What is Ashwagandha?
Ashwagandha is an herb that is commonly used in Ayurvedic medicine, the traditional medicine system of India. The roots of the plant are typically used to make supplements, which are said to offer a range of benefits including improved strength and virility. Ashwagandha is also known as Indian Ginseng, due to its purported ability to improve health and well-being in a similar way to true ginseng .
Ashwagandha has been used in Ayurvedic medicine for centuries, and is prized for its purported ability to bolster strength and vitality. The root of the plant is most commonly used in supplements, and is said to have a horsey smell.
This herb is believed to offer numerous benefits, including improved cognitive function, reduced stress levels, and enhanced immune system function. Additionally, ashwagandha is sometimes used as a natural treatment for anxiety and depression.
What are Ashwagandha main benefits?
Ashwagandha is a popular herb that has been used for centuries in traditional medicine. It is best known for its anxiety-relieving and stress-reducing effects. Ashwagandha has also been shown to reduce cortisol levels, and this effect is supported by a number of studies.

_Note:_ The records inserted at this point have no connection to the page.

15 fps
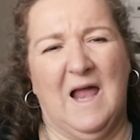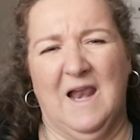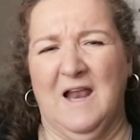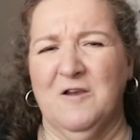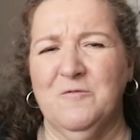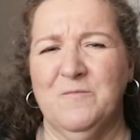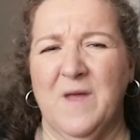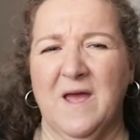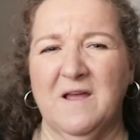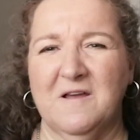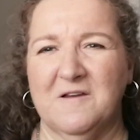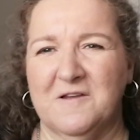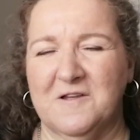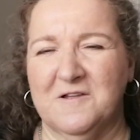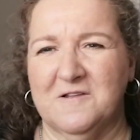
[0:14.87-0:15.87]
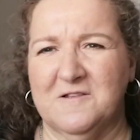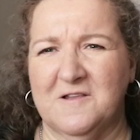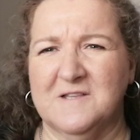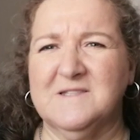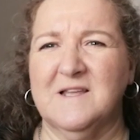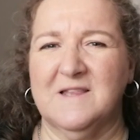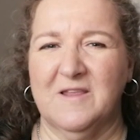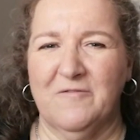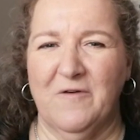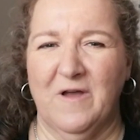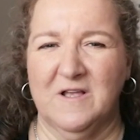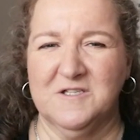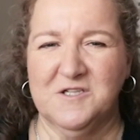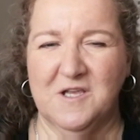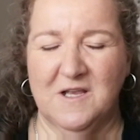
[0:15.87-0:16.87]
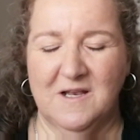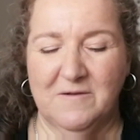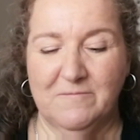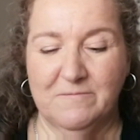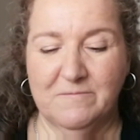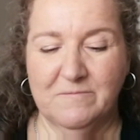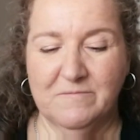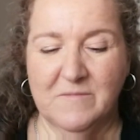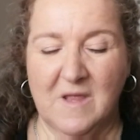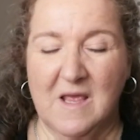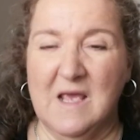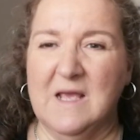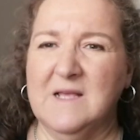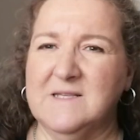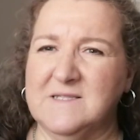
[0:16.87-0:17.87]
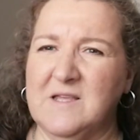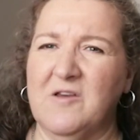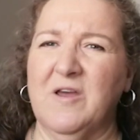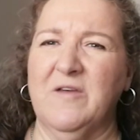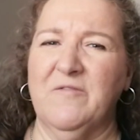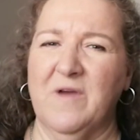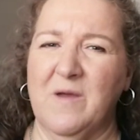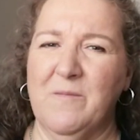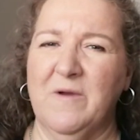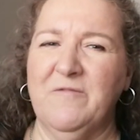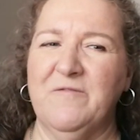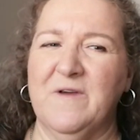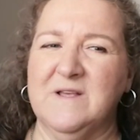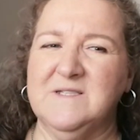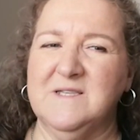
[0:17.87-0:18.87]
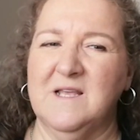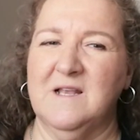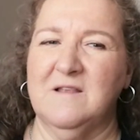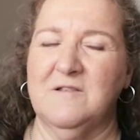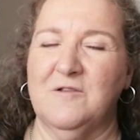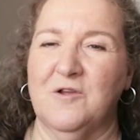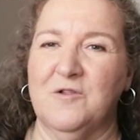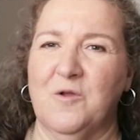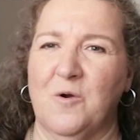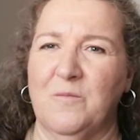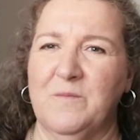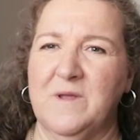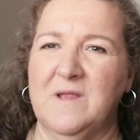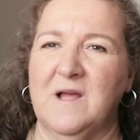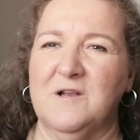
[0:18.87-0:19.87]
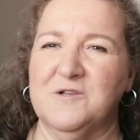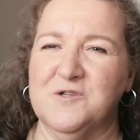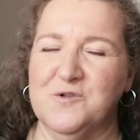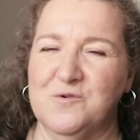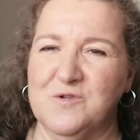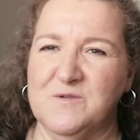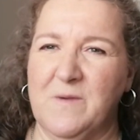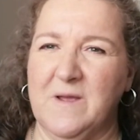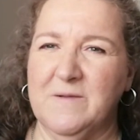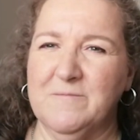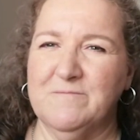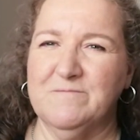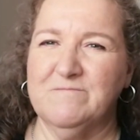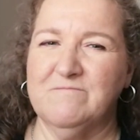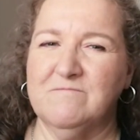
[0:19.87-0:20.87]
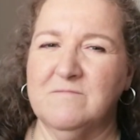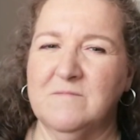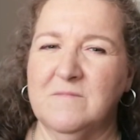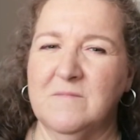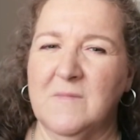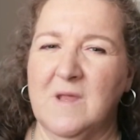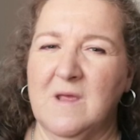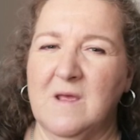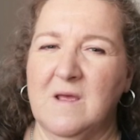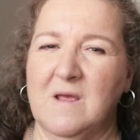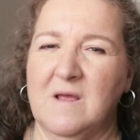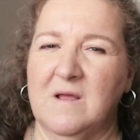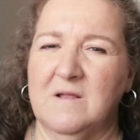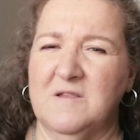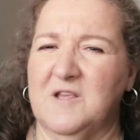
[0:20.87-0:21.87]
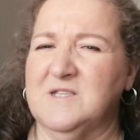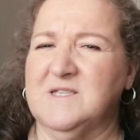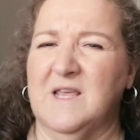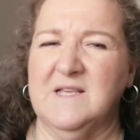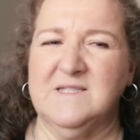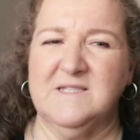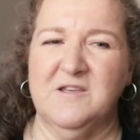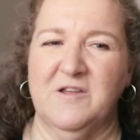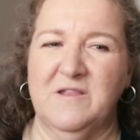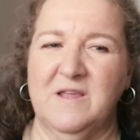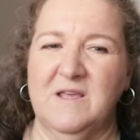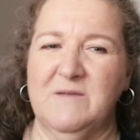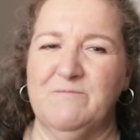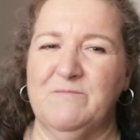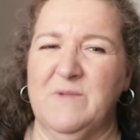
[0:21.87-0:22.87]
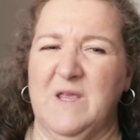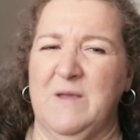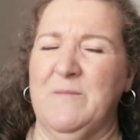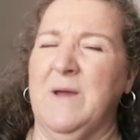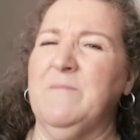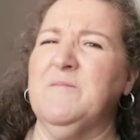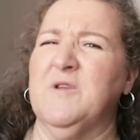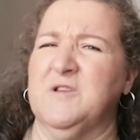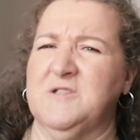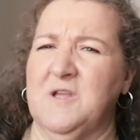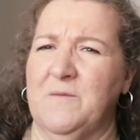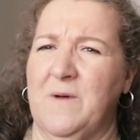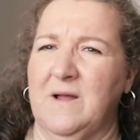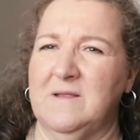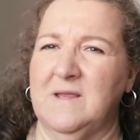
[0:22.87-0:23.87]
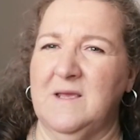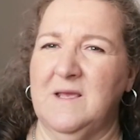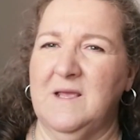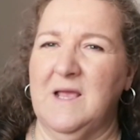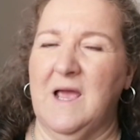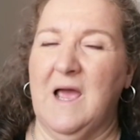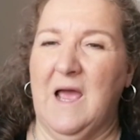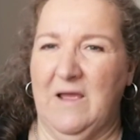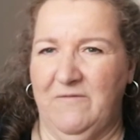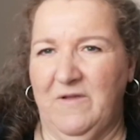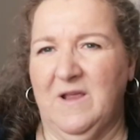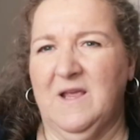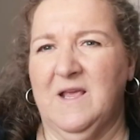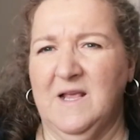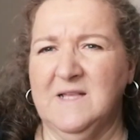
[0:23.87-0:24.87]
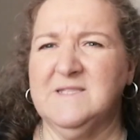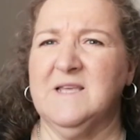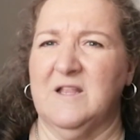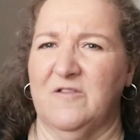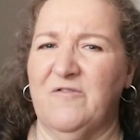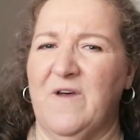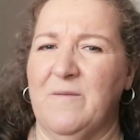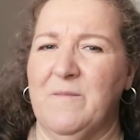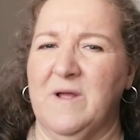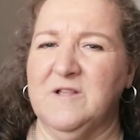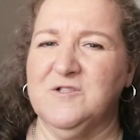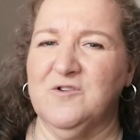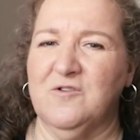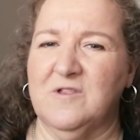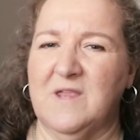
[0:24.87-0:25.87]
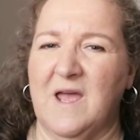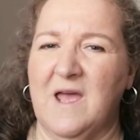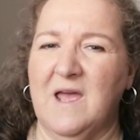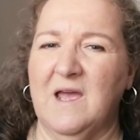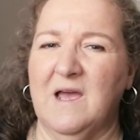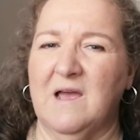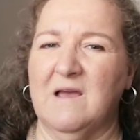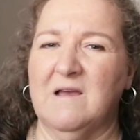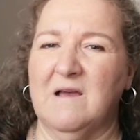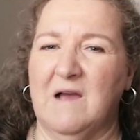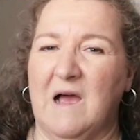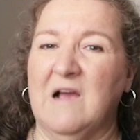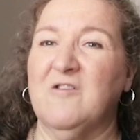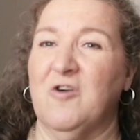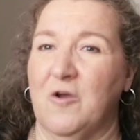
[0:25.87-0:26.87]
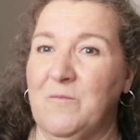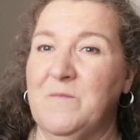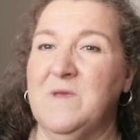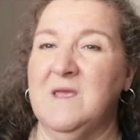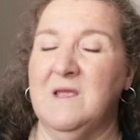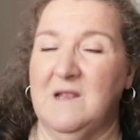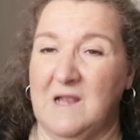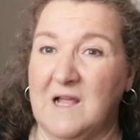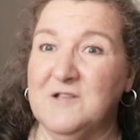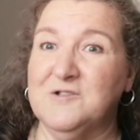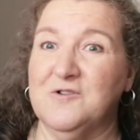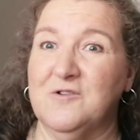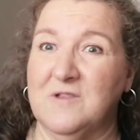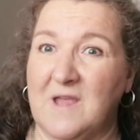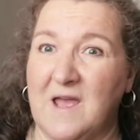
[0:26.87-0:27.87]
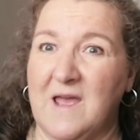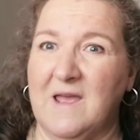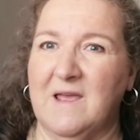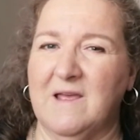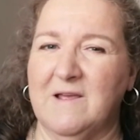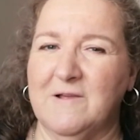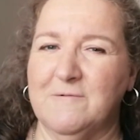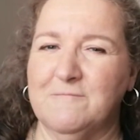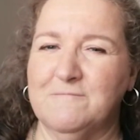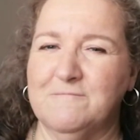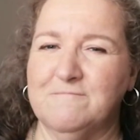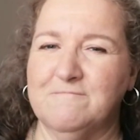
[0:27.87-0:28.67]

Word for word: À la lumière euh, de cet évangile, il serait vraiment facile de tomber dans le jugement, de se questionner et même de se demander avec qui cette femme adultère a commis l'adultère.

In addition, a growing body of evidence supports the efficacy of ashwagandha for improving total sleep time and sleep quality in people with and without insomnia. Ashwagandha is also becoming increasingly popular among athletes due to its ability to improve VO2max and upper and lower body strength.
What are Ashwagandha main drawbacks?
Ashwagandha is generally considered to be safe for most people when taken in small doses. However, it can cause some side effects, such as drowsiness and sedation, in some people. If you experience any of these side effects, it is best to discontinue use of ashwagandha and speak with your healthcare provider. Additionally, more long-term research is needed to fully evaluate the safety of ashwagandha. Therefore, if you are considering taking this herb, it is important to speak with your healthcare provider first.
How does Ashwagandha work?
The reason that ashwagandha is so effective in treating anxiety and stress is because it contains a number of bioactive compounds, including alkaloids, flavonoids, glycosides, steroids, and steroidal lactones. The withanolides present in the plant are believed to be responsible for its many benefits. Ashwagandha has been shown to be effective in reducing anxiety and stress by helping to regulate the levels of cortisol in the body. Cortisol is a hormone that is released in response to stress and it can lead to a number of negative health effects if it is present in high levels for extended periods of time. By regulating cortisol levels, ashwagandha can help to reduce the amount of stress.
The active compounds in ashwagandha are withanolides, which are thought to be responsible for the herb's many health benefits. Withanolides have powerful anti-inflammatory and antioxidant properties, which can help to protect the body from disease.
Ashwagandha is an ancient herb with a long history of use in traditional Indian medicine. In recent years, it has gained popularity for its purported ability to improve sexual function and boost testosterone levels.
Ashwagandha may also improve reproductive health by increasing levels of testosterone. This effect is more notable in men with infertility and low testosterone levels, but preliminary evidence suggests ashwagandha may boost testosterone levels in healthy men.
How to Take Ashwagandha?
Ashwagandha is an Ayurvedic herb with a wide range of health benefits. The roots and berries of the ashwagandha plant can be consumed for their medicinal properties, but you're more likely to find ashwagandha in supplement capsules, tablets, powders, tinctures, or teas.
Drinking ashwagandha tea is a great way to introduce the herb into your diet gently, and it can also help contribute to your overall hydration levels—something that's crucial for good health. If you want to get more creative with your ashwagandha consumption, you can mix the powder into nut butters, granola, smoothies, or overnight oats.